Assigned task: Your output should be the lines of the data that follow, reproduced exactly from the first through the line bearing "[0:00.00-0:01.00]".
[Opening Supplied information section]
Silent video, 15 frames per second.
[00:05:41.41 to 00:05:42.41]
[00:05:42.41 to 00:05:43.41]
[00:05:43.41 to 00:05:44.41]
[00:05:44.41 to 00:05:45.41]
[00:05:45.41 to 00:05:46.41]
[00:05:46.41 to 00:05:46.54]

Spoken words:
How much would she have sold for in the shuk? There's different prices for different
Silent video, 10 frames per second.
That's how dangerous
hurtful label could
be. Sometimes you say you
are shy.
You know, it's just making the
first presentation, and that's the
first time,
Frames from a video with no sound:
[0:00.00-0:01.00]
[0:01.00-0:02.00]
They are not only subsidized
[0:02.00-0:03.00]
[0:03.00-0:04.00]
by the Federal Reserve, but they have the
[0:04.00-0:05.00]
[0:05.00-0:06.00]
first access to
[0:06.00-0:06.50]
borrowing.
[Closing Supplied information section]
Output:
Silent video, 15 frames per second.
[00:05:41.41 to 00:05:42.41]
[00:05:42.41 to 00:05:43.41]
[00:05:43.41 to 00:05:44.41]
[00:05:44.41 to 00:05:45.41]
[00:05:45.41 to 00:05:46.41]
[00:05:46.41 to 00:05:46.54]

Spoken words:
How much would she have sold for in the shuk? There's different prices for different
Silent video, 10 frames per second.
That's how dangerous
hurtful label could
be. Sometimes you say you
are shy.
You know, it's just making the
first presentation, and that's the
first time,
Frames from a video with no sound:
[0:00.00-0:01.00]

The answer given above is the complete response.